Parece el título de una película de ficción, pero se trata más bien de un drama real y cercano. Era el día del santo obispo valenciano Tomás de Villanueva, el otoño avanzaba en las vísperas de la celebración de la fiesta nacional, la conmemoración de los cinco siglos de la patria española, mientras el pleno catalán amagaba su inicio y la incertidumbre sobre una declaración institucional se extremaba ante las desavenencias internas. Don Carlos el Hechizado, descendiente de la estirpe de la corrupta Convergencia y consciente del fin de su linaje, dado el intransitable camino de la unilateralidad, subió al atril y asumió los resultados de su mascarada, señalando que Cataluña está legitimada para ser un Estado independiente en forma de república. República en minúscula, no basada en el respeto al derecho ni en las libertades del conjunto de los ciudadanos. Eso sí, una república surrealista, de inmediato autosuspendida en sus efectos y aplazada a un diálogo virtual, imaginario, pendiente de una mediación inexistente, articulando una atenuante en su delictiva conducta de rebelión, dentro de su calculada ambigüedad. Varias trampas encerraba la declaración. Basar su legitimación en la voluntad del pueblo catalán, expresada en un referéndum minoritario, sin garantías e ilegal. Cumplir con lo dispuesto en una ley de transitoriedad suspendida por el Tribunal Constitucional y por tanto sin vigencia. Proclamar una independencia de quita y pon, y pedir de inmediato al Parlamento su suspensión pero sin que éste acuerde nada, prevaleciendo la declaración a la propuesta vacía. Tras la sesión parlamentaria firmar la adhesión inequívoca a la proclamación de la República de Cataluña en un manifiesto que, sin llegar a ser ley, sí que sirve de marco y exposición de motivos que aclara las intenciones reales e interpreta la intervención parlamentaria, sin dejar dudas sobre la misma.

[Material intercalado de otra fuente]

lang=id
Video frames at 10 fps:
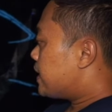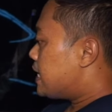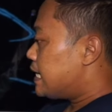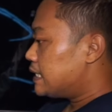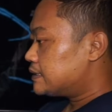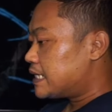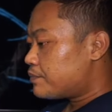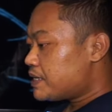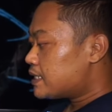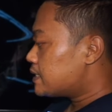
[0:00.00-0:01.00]
electric
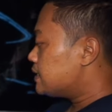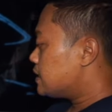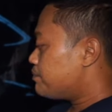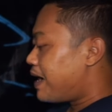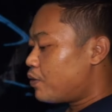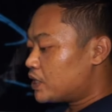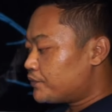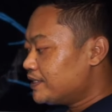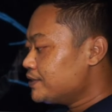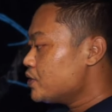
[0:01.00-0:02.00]
mirror, power
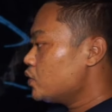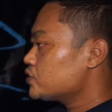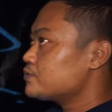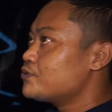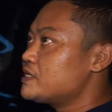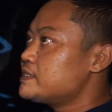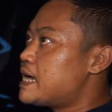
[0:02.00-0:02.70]
window semuanya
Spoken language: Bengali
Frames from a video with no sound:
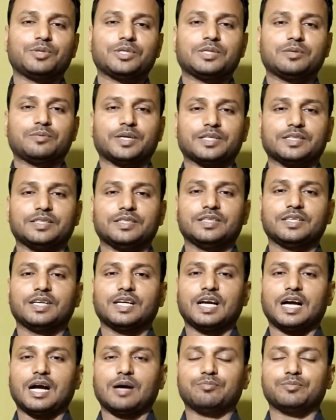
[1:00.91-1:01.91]
বলতে পারি
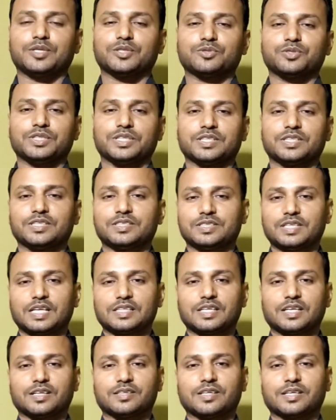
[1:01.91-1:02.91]
আপনার যদি ইংলিশ না
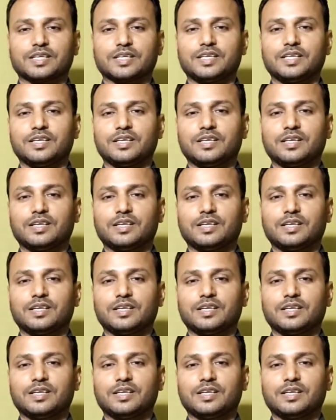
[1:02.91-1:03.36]
জানা থাকে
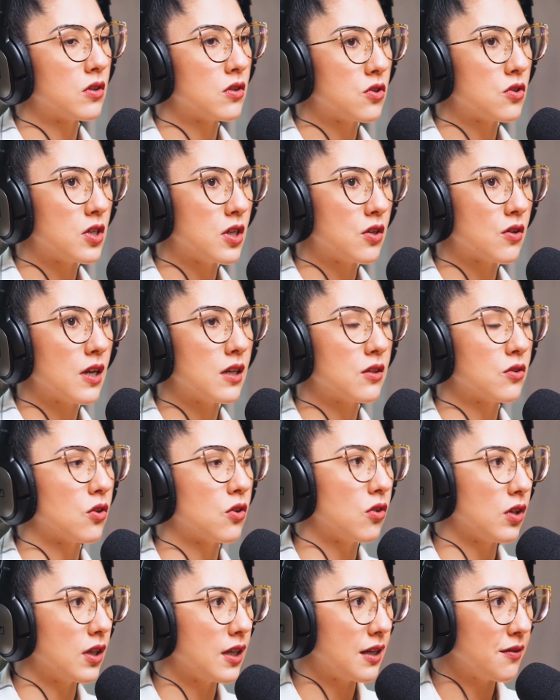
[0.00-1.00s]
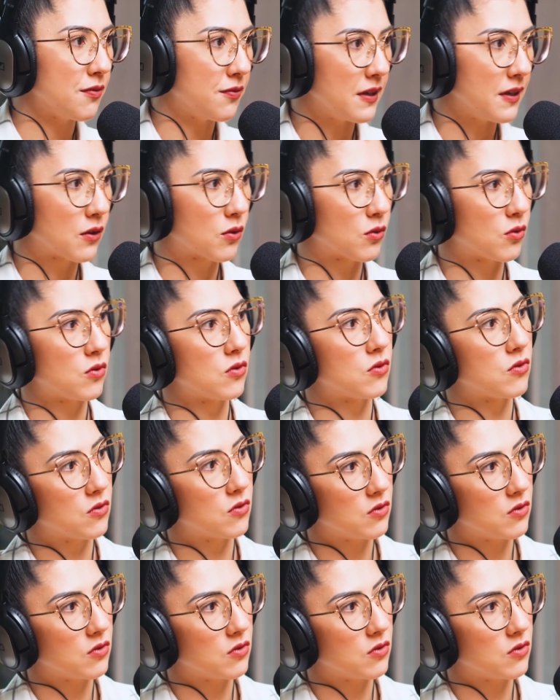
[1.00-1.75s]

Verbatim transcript: tiro ele do rolê e fico.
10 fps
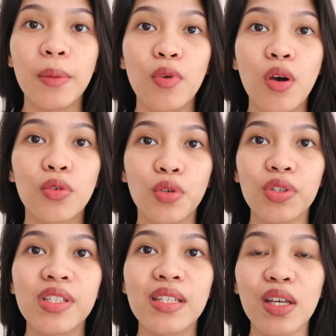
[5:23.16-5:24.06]
yang perlu aku
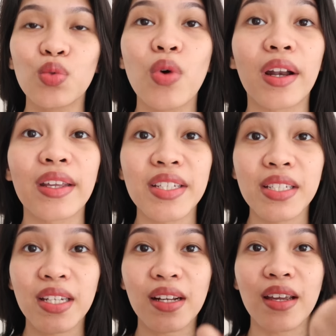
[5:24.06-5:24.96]
notes, dia tuh warnanya
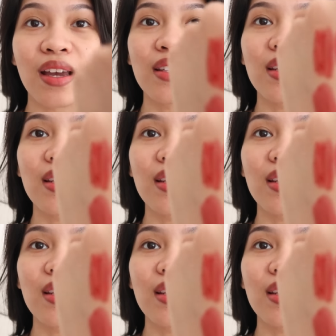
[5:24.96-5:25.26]
sheer ya.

Más allá de trampas dialécticas y sombras legales, el Gobierno tiene ahora el deber de frenar el delirio supremacista que ha fracturado la sociedad en una espiral hacia el precipicio. Esta independencia, que no ha sido ni solemne, ni heroica, sino a plazos como las hipotecas, no deja de ser un golpe a la democracia, que exige frenar la intentona subversiva. Una auto independencia y una auto suspensión que Don Carlos propone y decide como monarca absoluto, sin que nadie vote ni acuerde nada, en esta imaginaria democracia de pensamiento único.

No caben más esperas ni merecemos nuevas afrentas ante quienes viven en su propia ensoñación y resultan ajenos a la realidad. Aún a pesar de las reacciones furibundas de los intransigentes, los poderes del Estado, en su conjunto, deben mostrar su madurez y fortaleza y restaurar el orden constitucional seriamente comprometido ante esta insumisión inaceptable. La sociedad catalana deberá superar la catarsis de esta pesadilla, aunque me temo que necesitaremos profundas reformas competenciales y electorales, además de varias generaciones, y a través de la cultura del encuentro, del diálogo y la acogida, de la verdad histórica, de la no manipulación victimista de medios y escuelas, deberá encontrar espacios de convivencia para quienes, como indicó la portavoz Inés Arrimadas, Cataluña es su tierra, España su país y Europa su futuro.